As everyone knows by now the Pens added reigning Norris Trophy Trophy winner Erik Karlsson who is an offensive juggernaut on the blue line. The question is where does Karlsson fit best to help the team win? This is a good problem to have for Mike Sullivan. Primarily the Pens will have 2 number 1 caliber defenseman on the ice for 40 minutes plus on any given night. Also with Letang getting up there in age he will no longer have to carry the load as much as he’s done for the past couple seasons.

Now getting to the projected outlook on the defense. In this projection the pair of Graves- Letang is the number one pairing. Graves is coming off a season in which he had 8 goals and 18 assists in 78 games with the New Jersey Devils. Essentially he will have to fill the shoes for Brain Dumolin who went to the Seattle Kraken this offseason. Graves is a big body with a height of 6 ‘5 and weight of 220 and has a defensive mindset to his game which will fare well with Letang’s aggressive offensive game.
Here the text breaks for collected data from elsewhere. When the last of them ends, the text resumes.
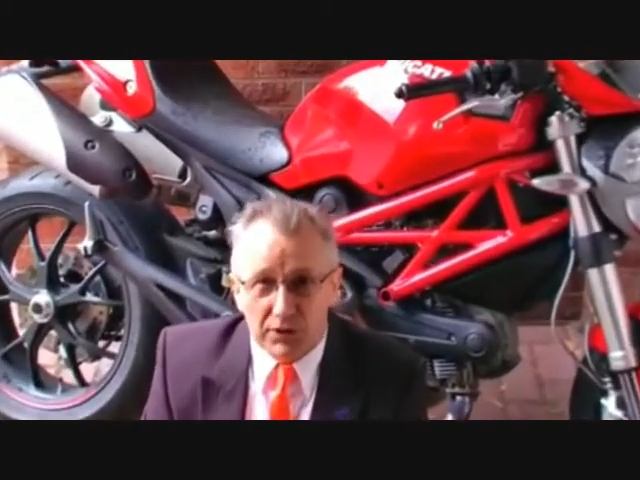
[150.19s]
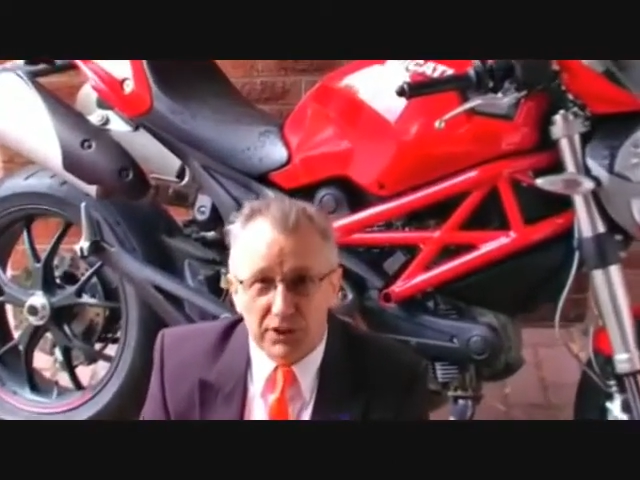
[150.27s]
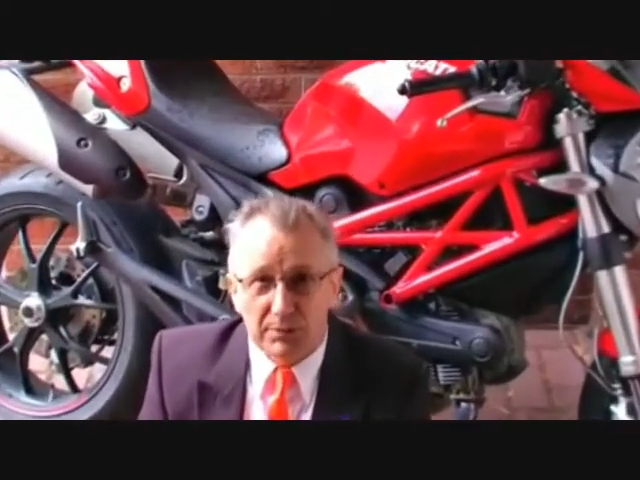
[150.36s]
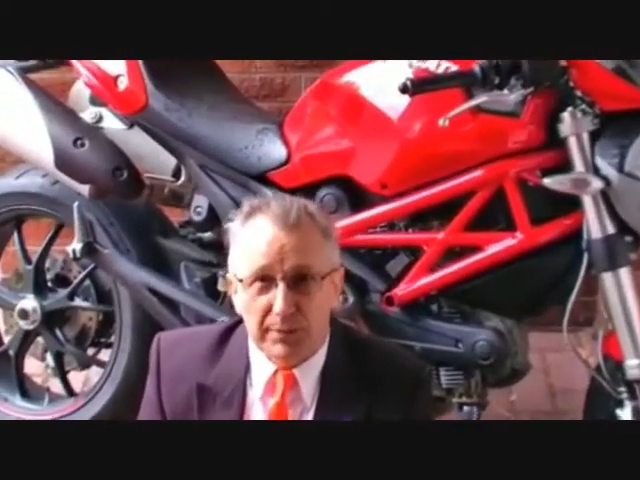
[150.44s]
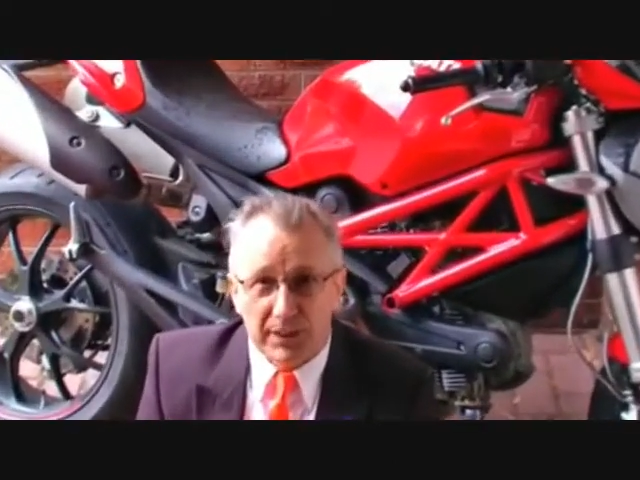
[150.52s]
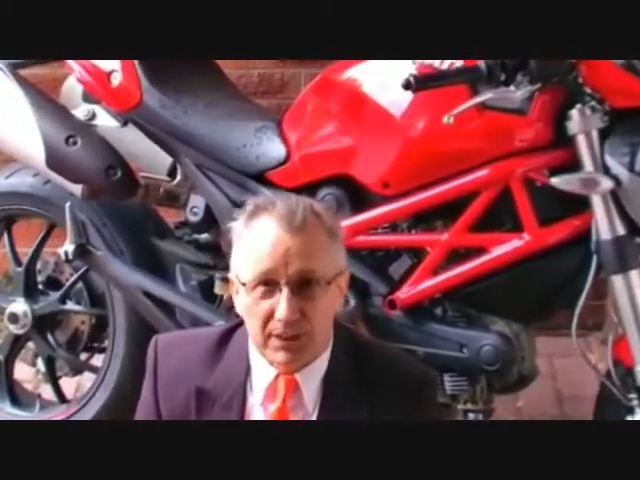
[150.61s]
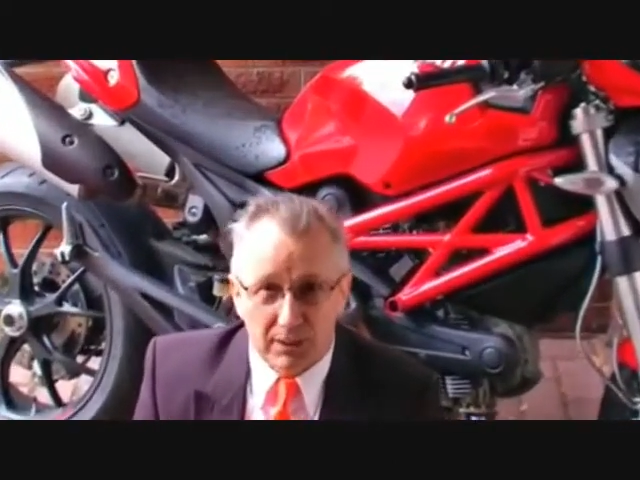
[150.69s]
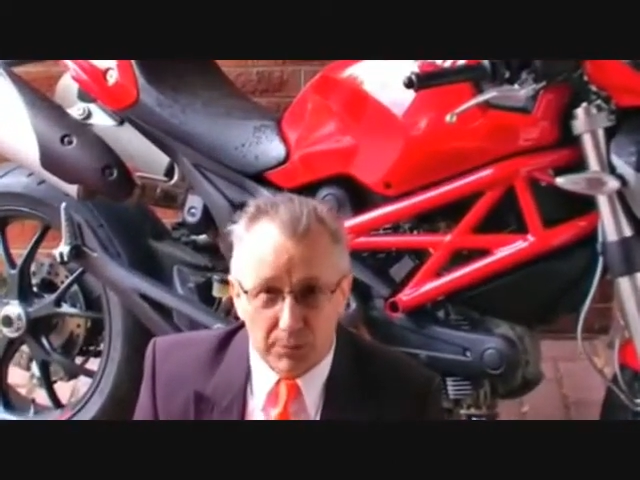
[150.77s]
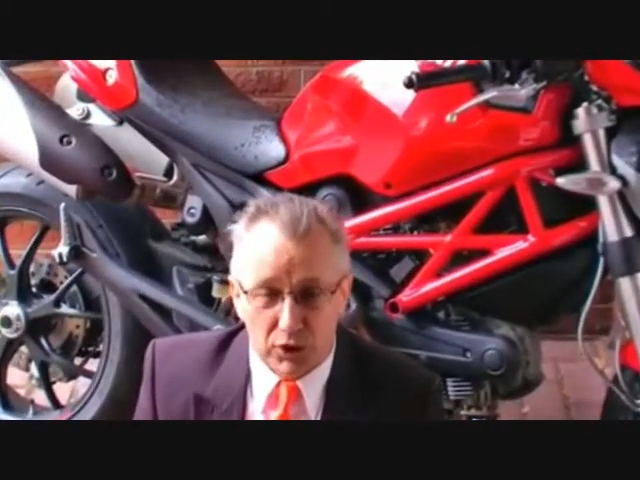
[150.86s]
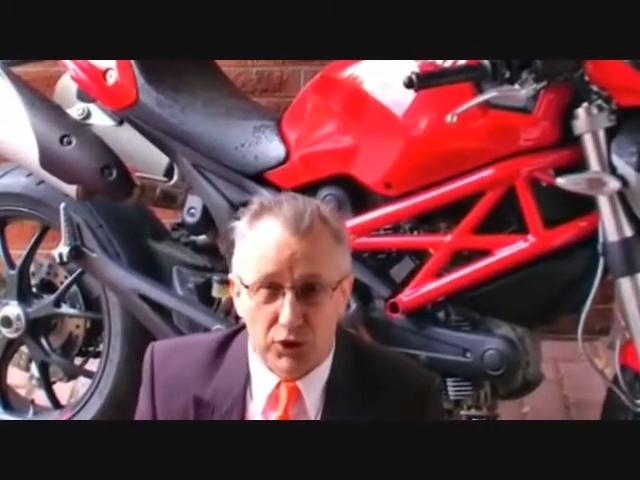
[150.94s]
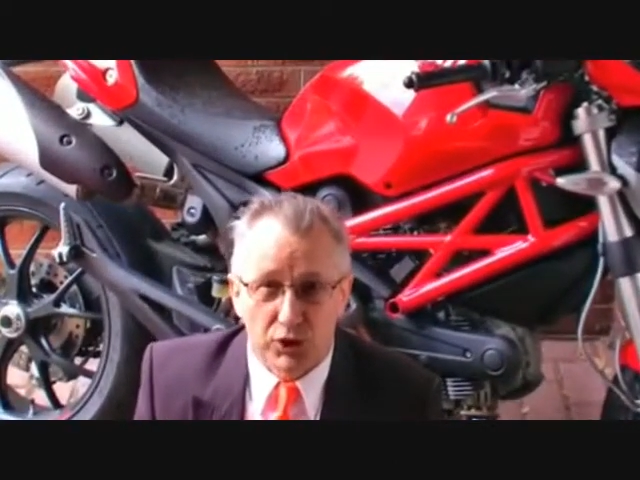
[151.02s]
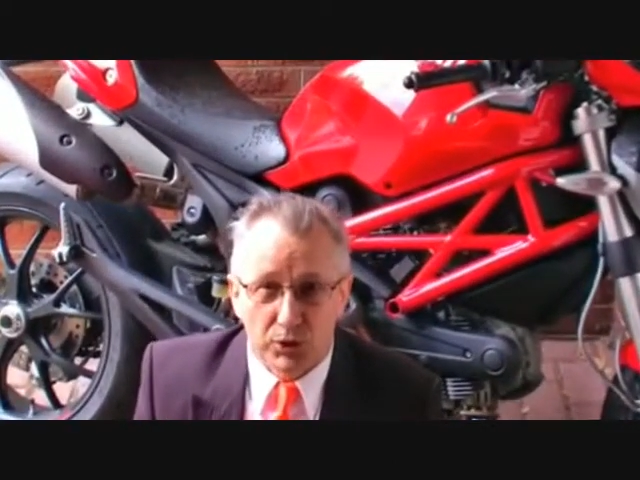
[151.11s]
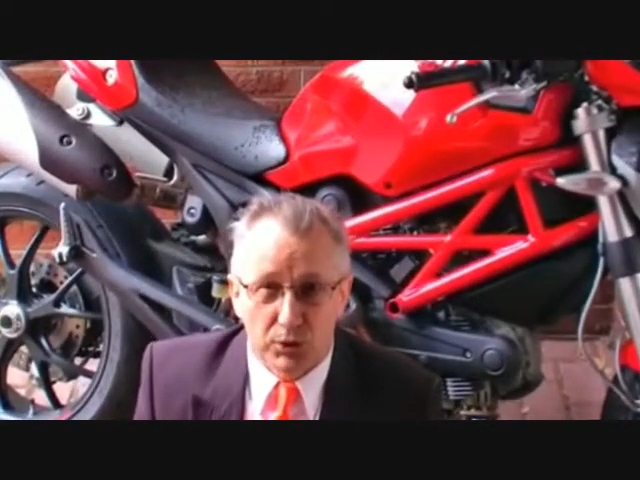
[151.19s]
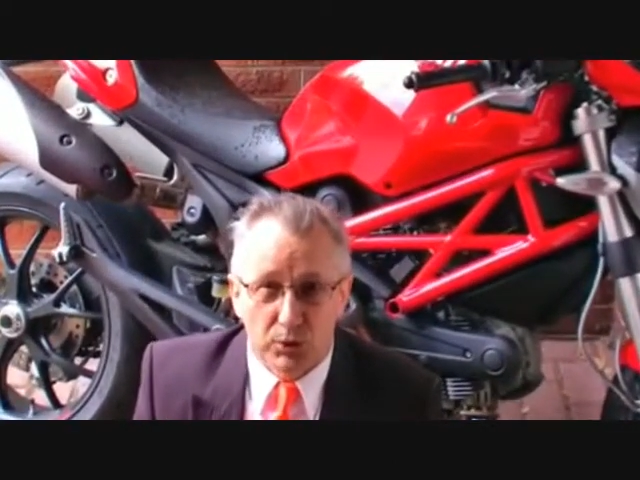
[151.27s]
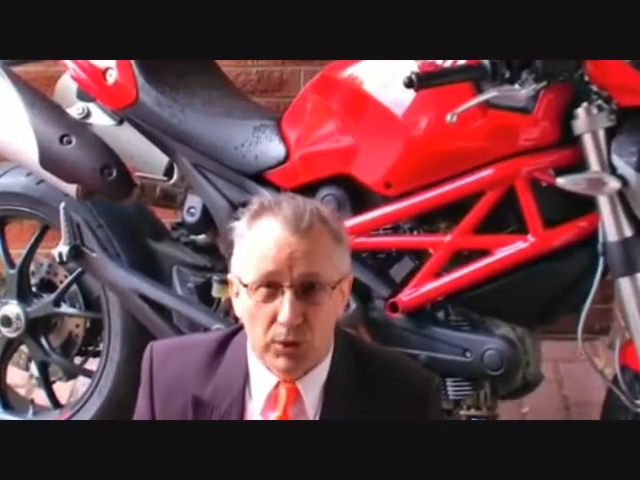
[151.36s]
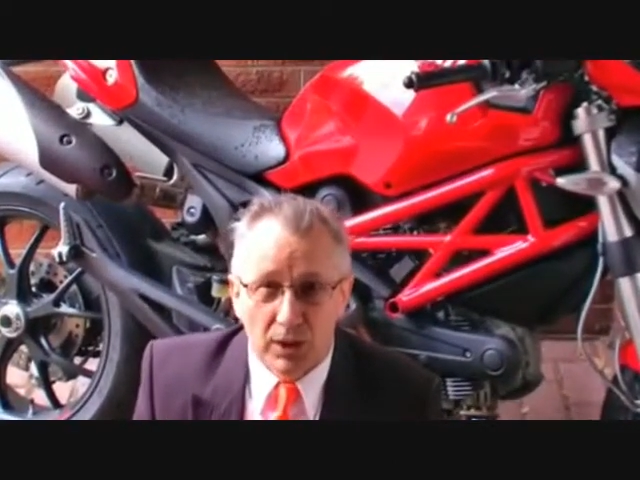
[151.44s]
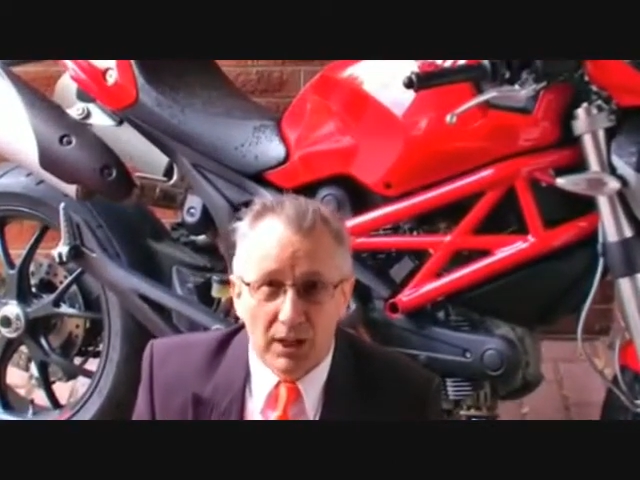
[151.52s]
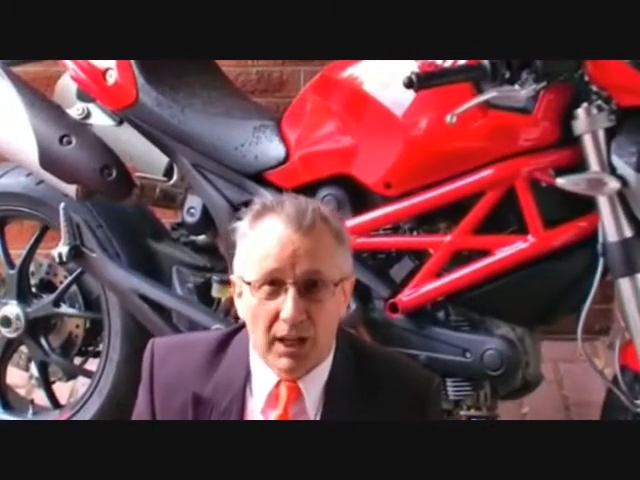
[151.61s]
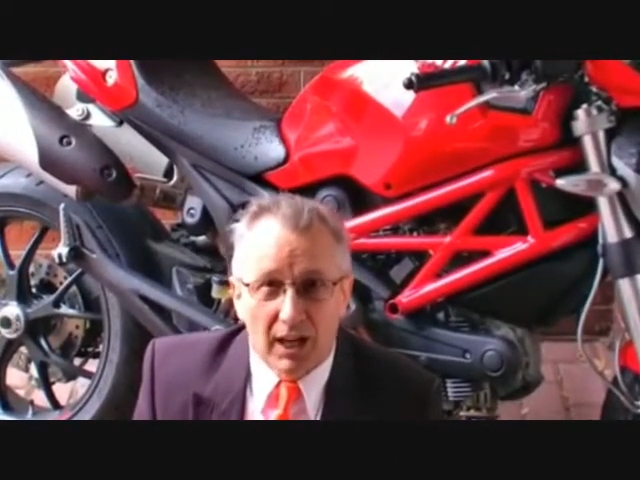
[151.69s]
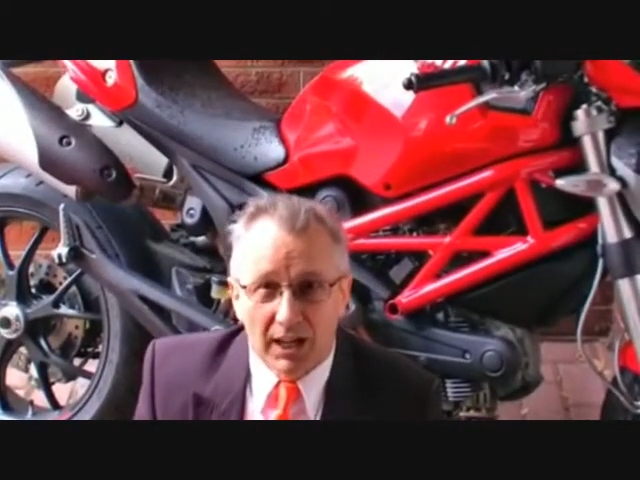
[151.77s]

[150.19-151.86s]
That way, if only 5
The second pair is a duo of Swedes in Petterson and Karlsson. Last year Petterson was one of the bigger bright spots on the entire team let alone the defense. He took a huge jump in defensive impacts and had his best offensive season with 24 points. Petterson is defense first while on the other hand Karlsson is all about offensive production. That has been his bread and butter ever since coming into the league. With a 101 point season with the sharks he will add some offense on the blue line which has been lacking in recent years. In training camp it will be interesting to see how they work together and get familiar with each other’s game. A good defensive pairing needs great communication and they need to think one step ahead together on the ice. 

Finally the third pair, where Sullivan has a big decision to make. You could make a solid argument that both slots are up for grabs. If it were up to us we’d say let the kids have a crack at the last pairing injecting some more youth into a line up that has a lot of veteran presence. POJ had a career high in games played last year with 75 but towards the end of the year he did not play as well as he could have. This year with a full year of NHL experience under his belt he should be a more improved player. Last summer, the Penguins parted ways with defender John Marino to the New Jersey Devils, and the main part the Pens got in return was deferender Ty Smith. Smith, an offensive defenseman, who spent time both in the NHL and AHL with Wilkes Barre. It is his time to step up and be a contributor to the team and after all that’s why the Pens got him.